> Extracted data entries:
+===+

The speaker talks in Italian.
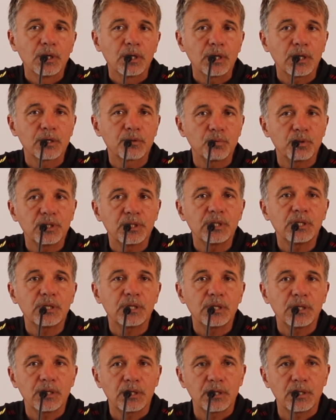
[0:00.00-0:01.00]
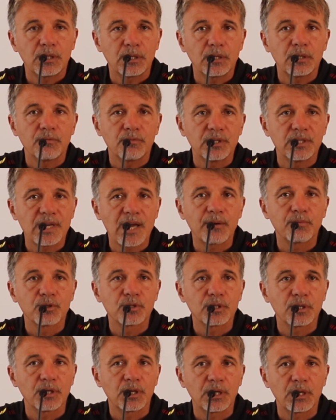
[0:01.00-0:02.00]
e quindi vediamo
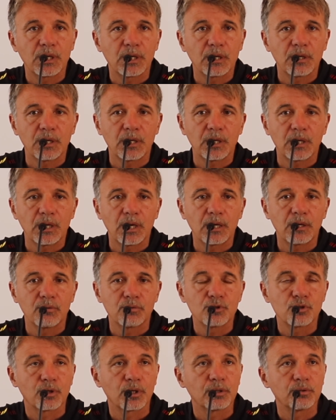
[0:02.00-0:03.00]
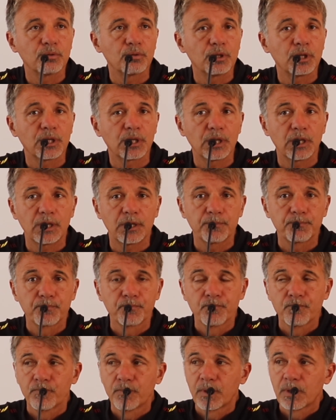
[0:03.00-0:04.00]
se era un giocatore che
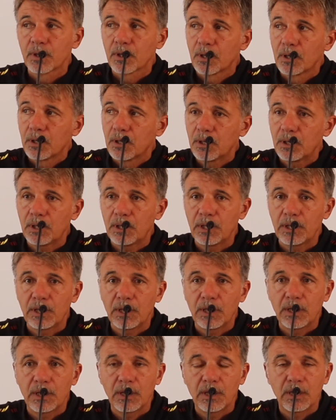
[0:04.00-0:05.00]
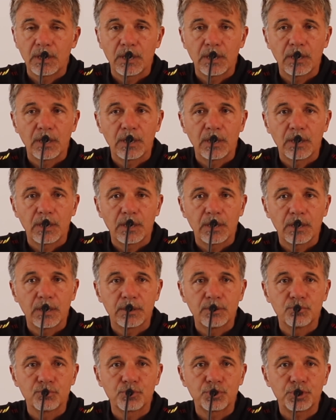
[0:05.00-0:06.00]
era
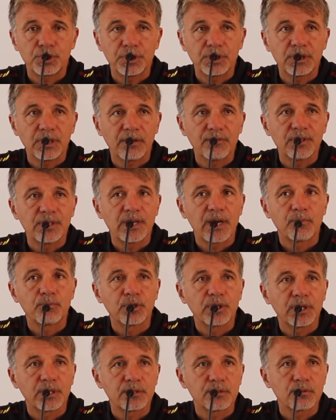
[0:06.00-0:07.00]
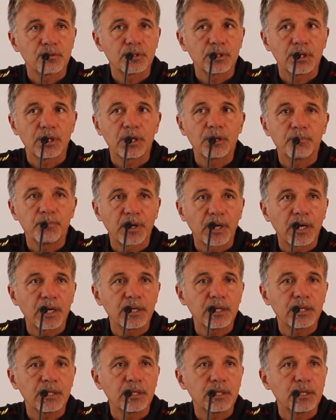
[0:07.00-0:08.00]
in uscita, vediamo adesso se
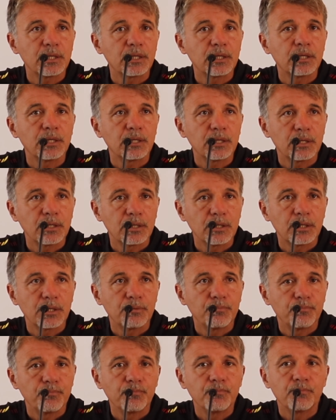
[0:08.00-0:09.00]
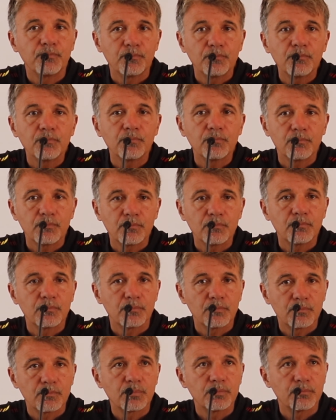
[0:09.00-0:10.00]
magari
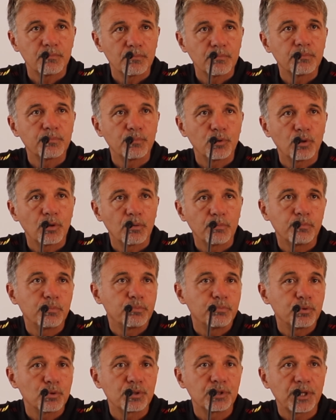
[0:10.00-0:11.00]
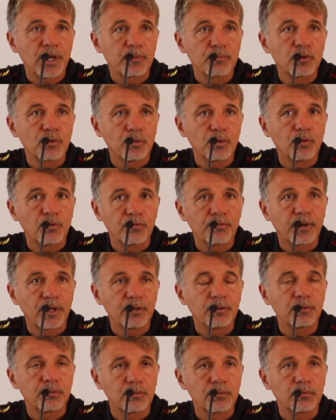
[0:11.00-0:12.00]
mm, po possiamo
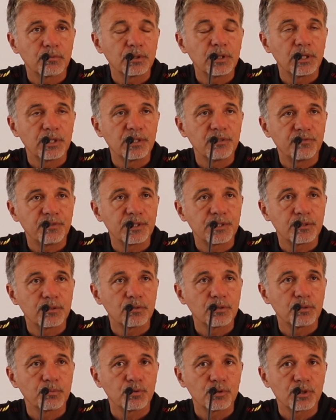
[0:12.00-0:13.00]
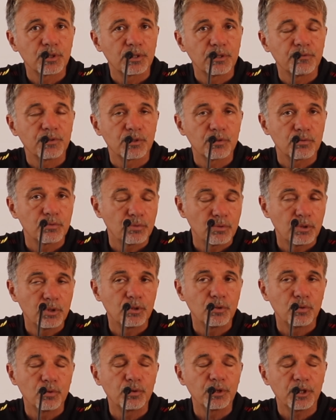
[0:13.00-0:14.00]
fare un, delle riflessioni positive su
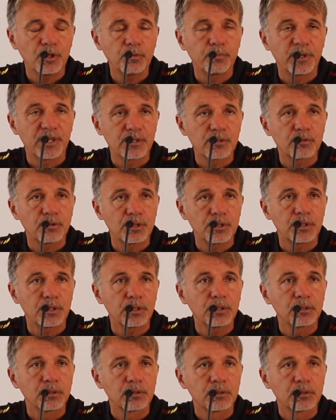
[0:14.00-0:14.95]
di lui. Io penso di sì.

+===+

> The problem: Line for line, restate the data above and omit every picture.

> Answer to the problem:
The speaker talks in Italian.
[0:00.00-0:01.00]
[0:01.00-0:02.00]
e quindi vediamo
[0:02.00-0:03.00]
[0:03.00-0:04.00]
se era un giocatore che
[0:04.00-0:05.00]
[0:05.00-0:06.00]
era
[0:06.00-0:07.00]
[0:07.00-0:08.00]
in uscita, vediamo adesso se
[0:08.00-0:09.00]
[0:09.00-0:10.00]
magari
[0:10.00-0:11.00]
[0:11.00-0:12.00]
mm, po possiamo
[0:12.00-0:13.00]
[0:13.00-0:14.00]
fare un, delle riflessioni positive su
[0:14.00-0:14.95]
di lui. Io penso di sì.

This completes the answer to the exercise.